There is a school of thought that declares we shouldn’t teach Old Testament stories to children in church. It would certainly cut down on leaders’ anxiety about ‘suitable stories for children’ and would mean that there was less stuff to explain in the back-story. (For example: ‘A loom? Well a loom is a kind of frame to weave on. Weaving? Well, weaving is….’ ‘Philistines? In this story, they’re the baddies, ok? And if you can stop singing ‘Hey there, Delilah’, that would be great.’) So many of the Old Testament stories are more than a little awkward; it’s much more convenient to draw a firm line after Malachi and start there.

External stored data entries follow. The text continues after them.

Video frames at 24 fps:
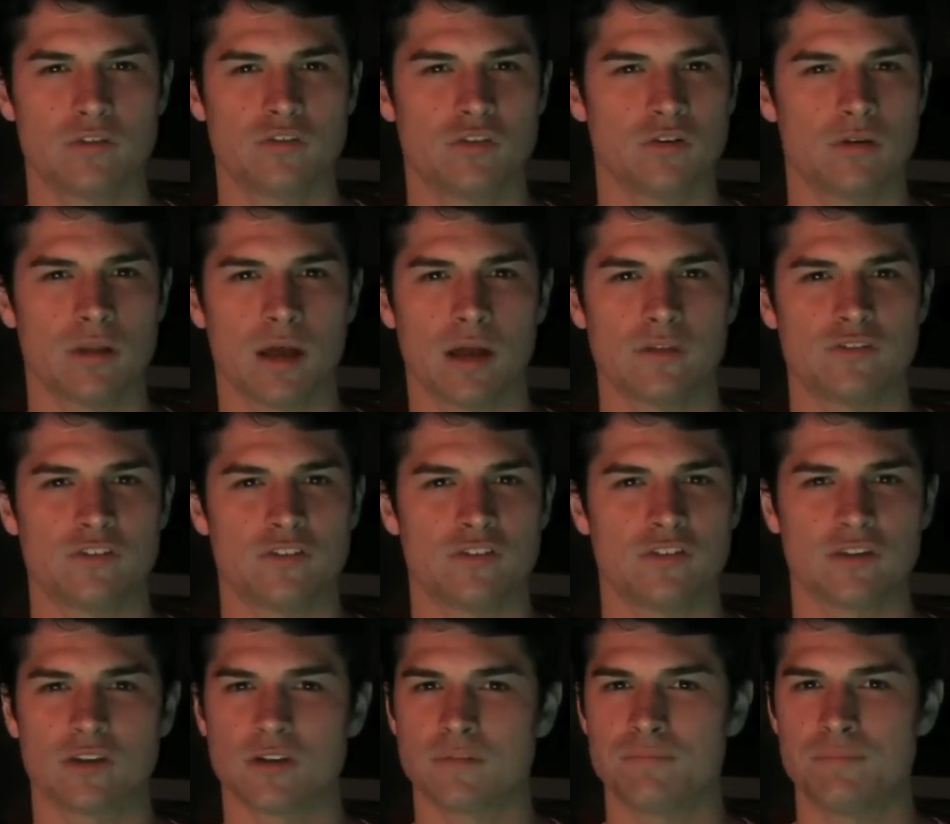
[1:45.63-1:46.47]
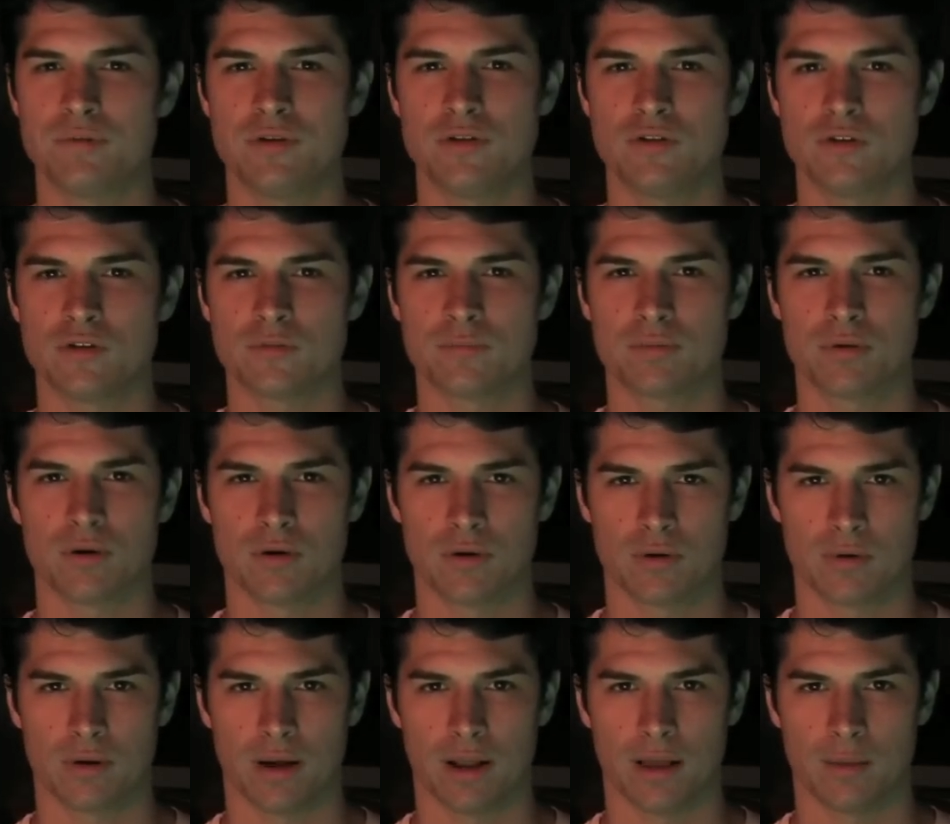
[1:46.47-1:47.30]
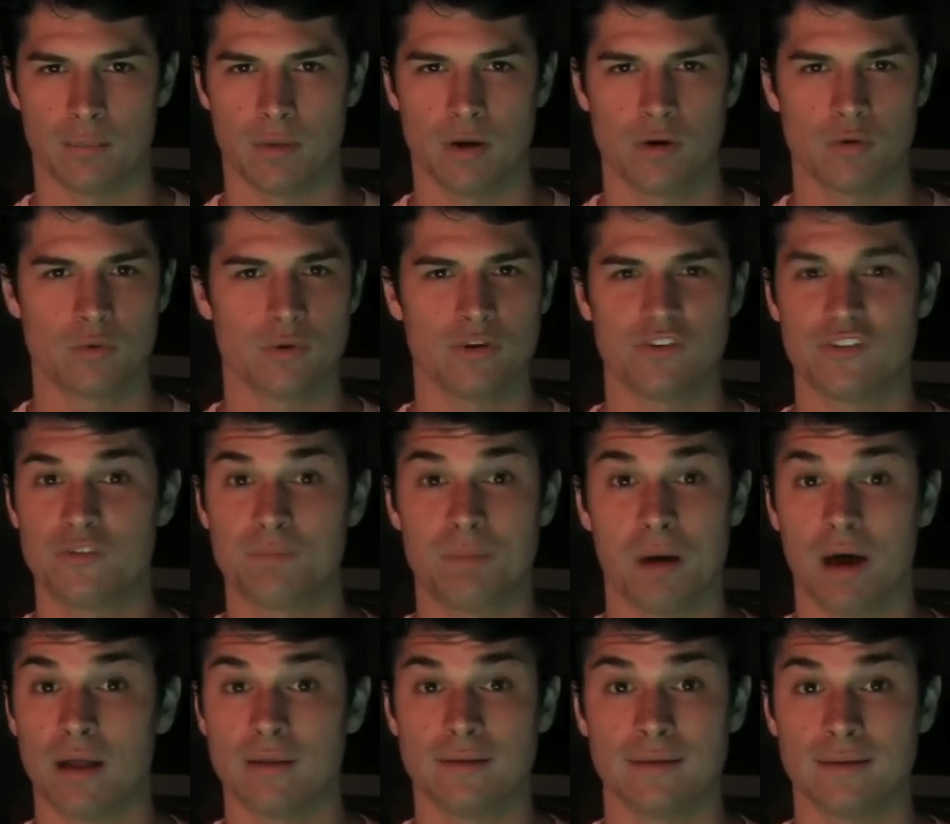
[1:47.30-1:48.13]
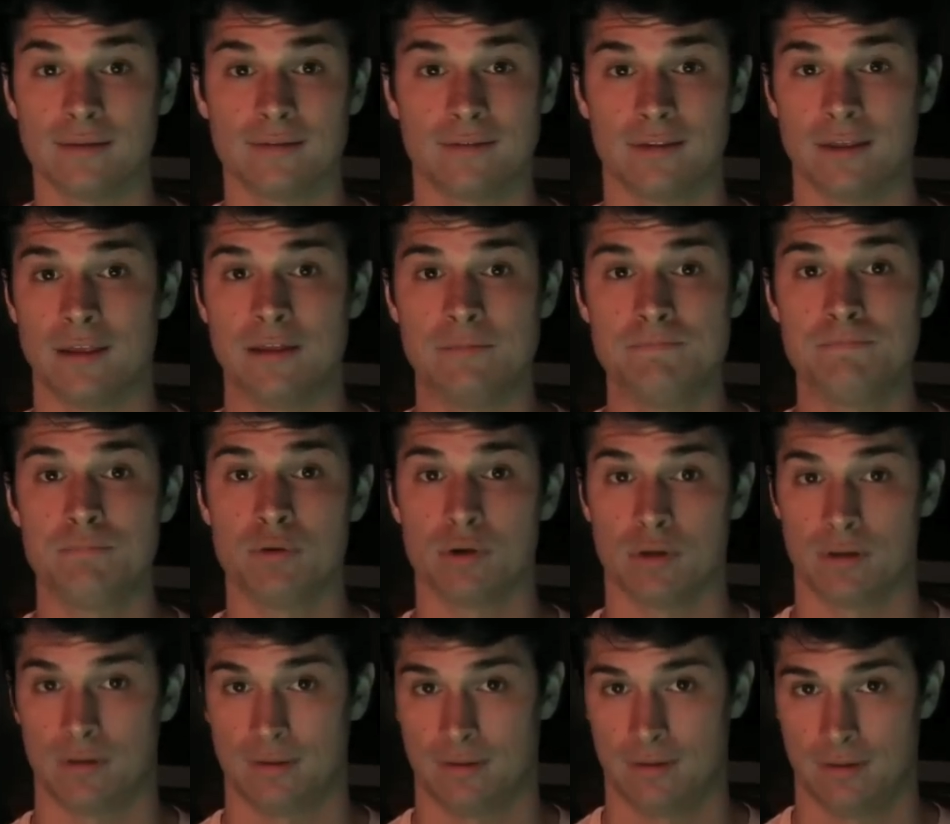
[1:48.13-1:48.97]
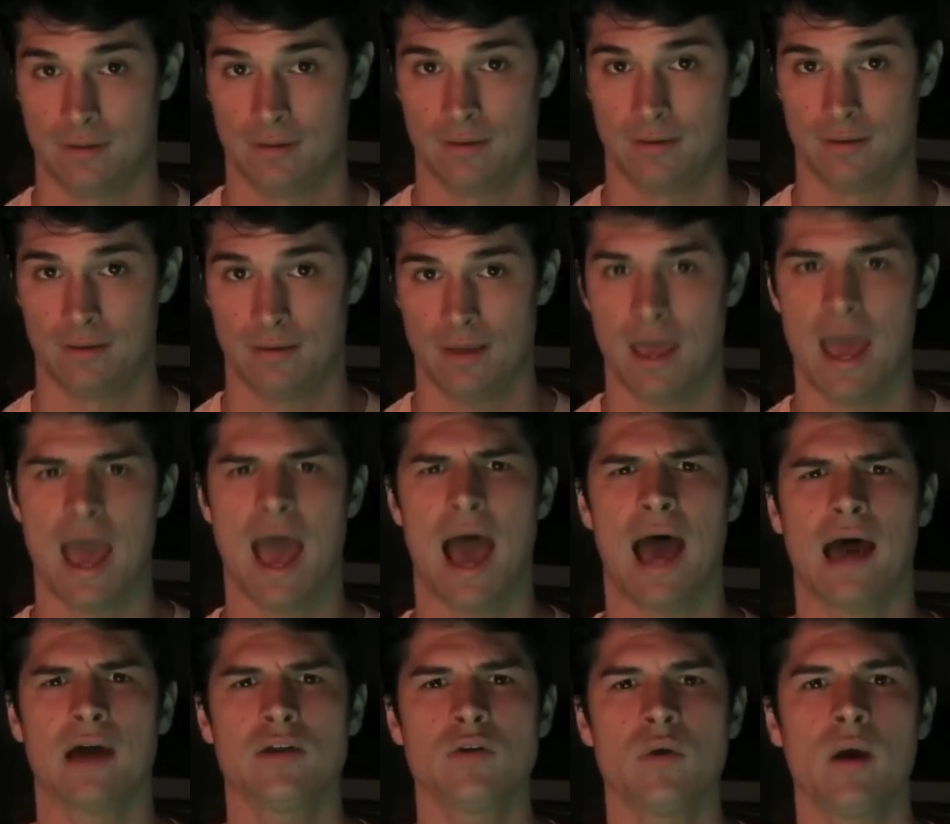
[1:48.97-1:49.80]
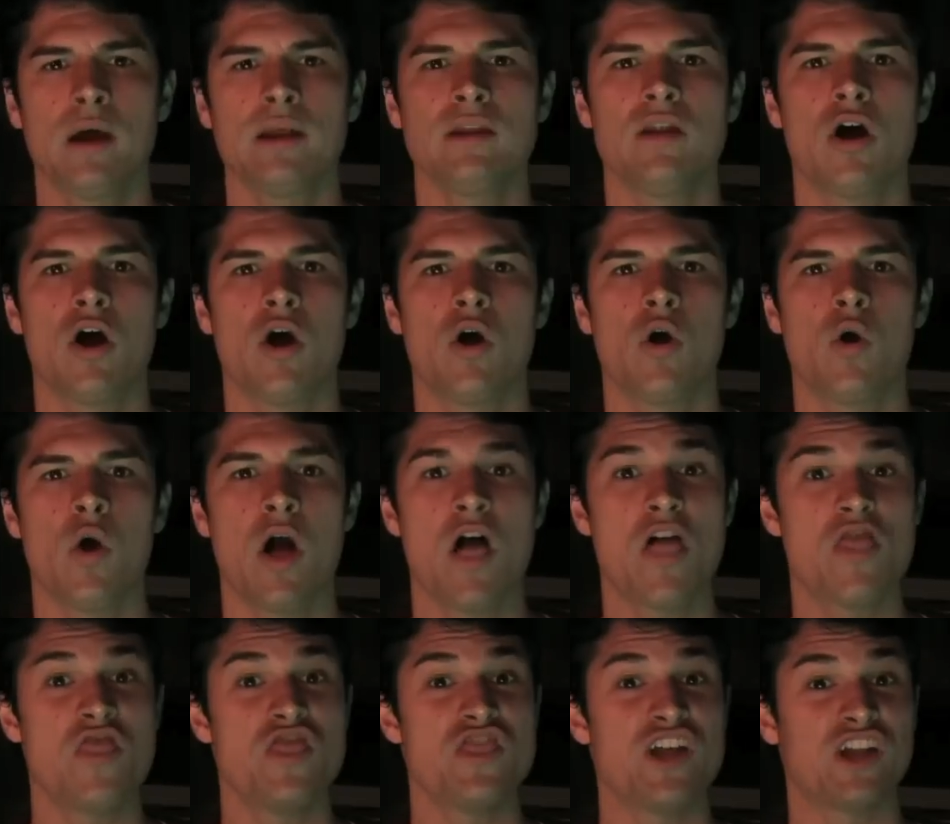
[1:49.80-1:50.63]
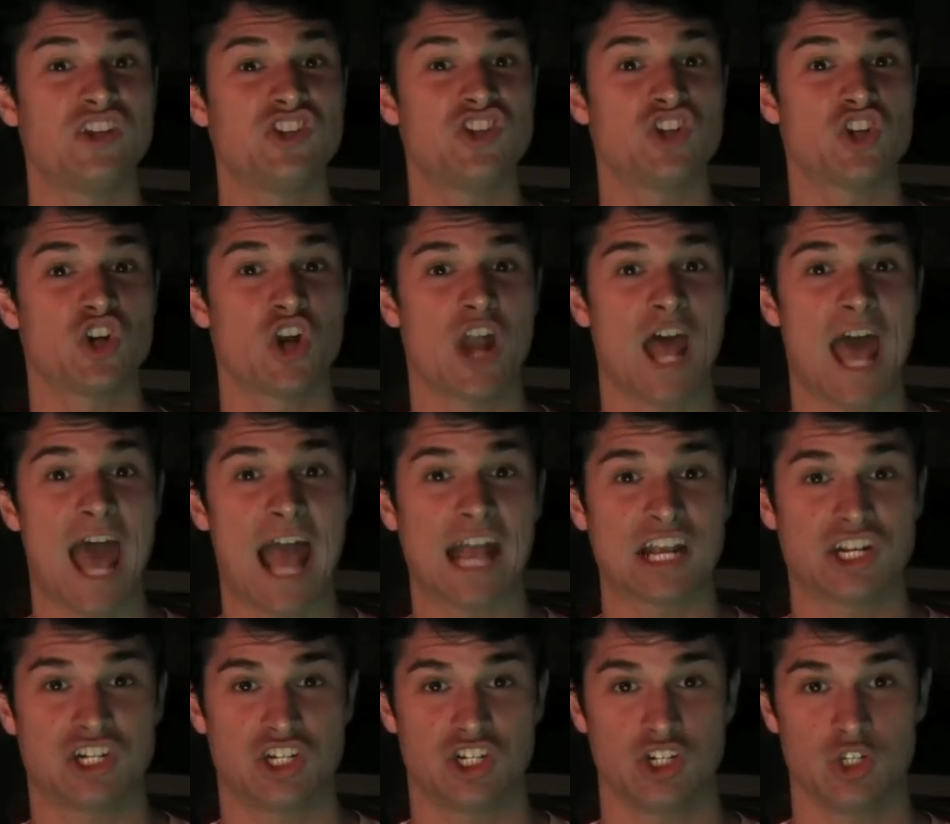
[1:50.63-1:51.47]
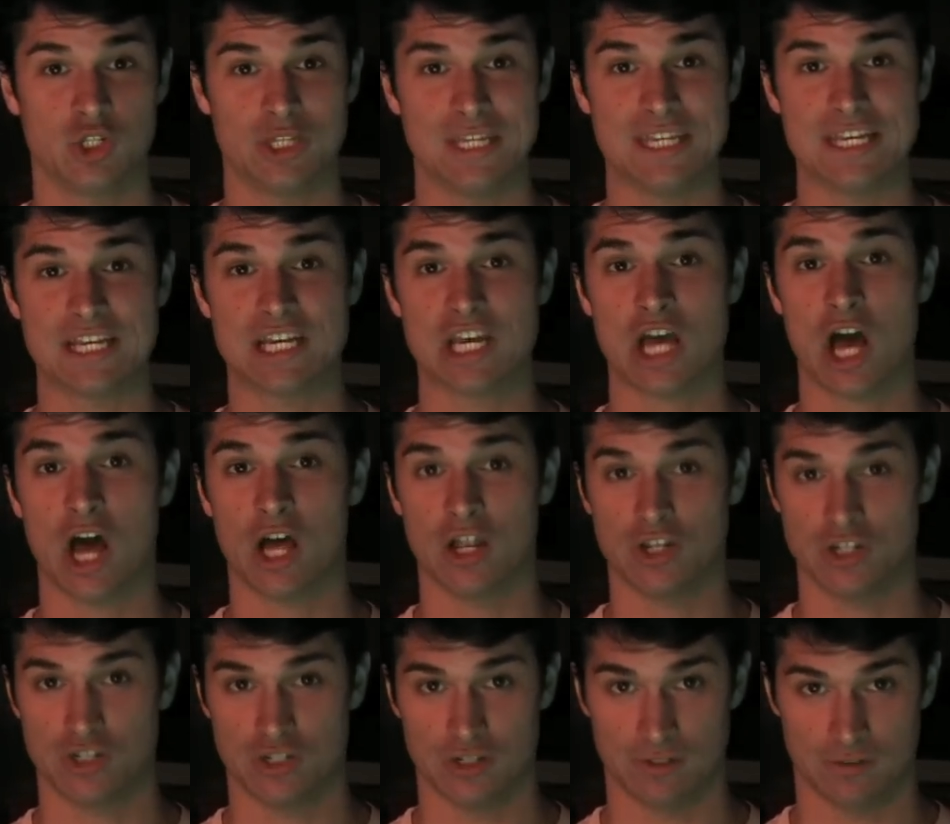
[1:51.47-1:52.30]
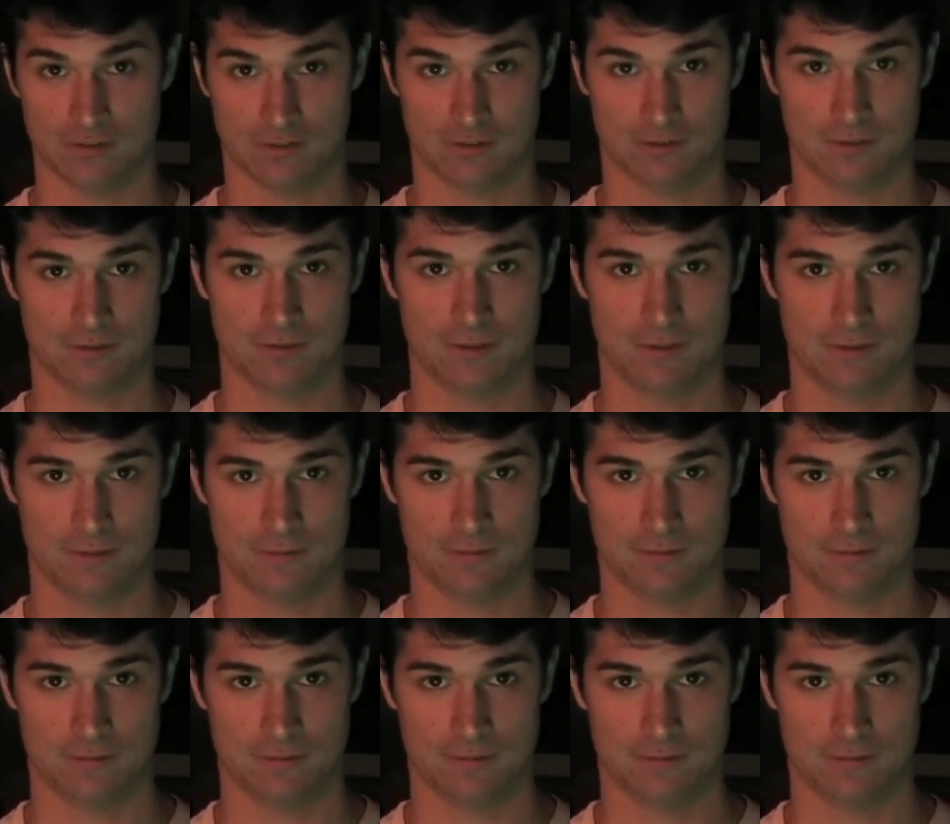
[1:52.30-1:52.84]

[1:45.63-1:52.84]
that you're not just a computer program responding to input? How do I know that you're actually conscious?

The December 2013 edition of Premier Christianity magazine also coincidentally featured Samson in its regular ‘Not suitable for Children’ piece with the headline ‘Samson the Thug (and Pimp)’. The writer, David Instone-Brewer, concluded with the words: ‘Children have a great deal to learn from this story. First they can be forewarned about the realities of sexual exploitation…and just as important is the lesson that revenge only results in escalating violence and never in justice…a powerful reality check.’

One well-known children’s work expert offered the opinion that Samson was arguably the first suicide bomber. Whatever he was or not, his raw, uncomfortable, unsanitised story is unforgettable. Like the best art, he seethes in our imaginations and becomes part of who we are, giving us resonance across time and space as we seek to make sense of the, raw, uncomfortable unsanitised world we find ourselves in and the raw, uncomfortable, unsanitised people we know ourselves to be.

Maybe my junior church session isn’t about finding a ‘teaching point’ in the story, but about being brave enough to tell or listen to the story at all. Leaving Samson and his dodgy, imperfect fellows out of the stories we’re prepared to tell children ranks with the train of thought that we should leave the crucifixion out of the Easter story because it’s ‘not nice for children’.

So, Grace, perhaps you are 180 degrees wrong. Perhaps this story is exactly the sort of story you find in the Bible. I just haven’t been very good at sharing them with you up to now.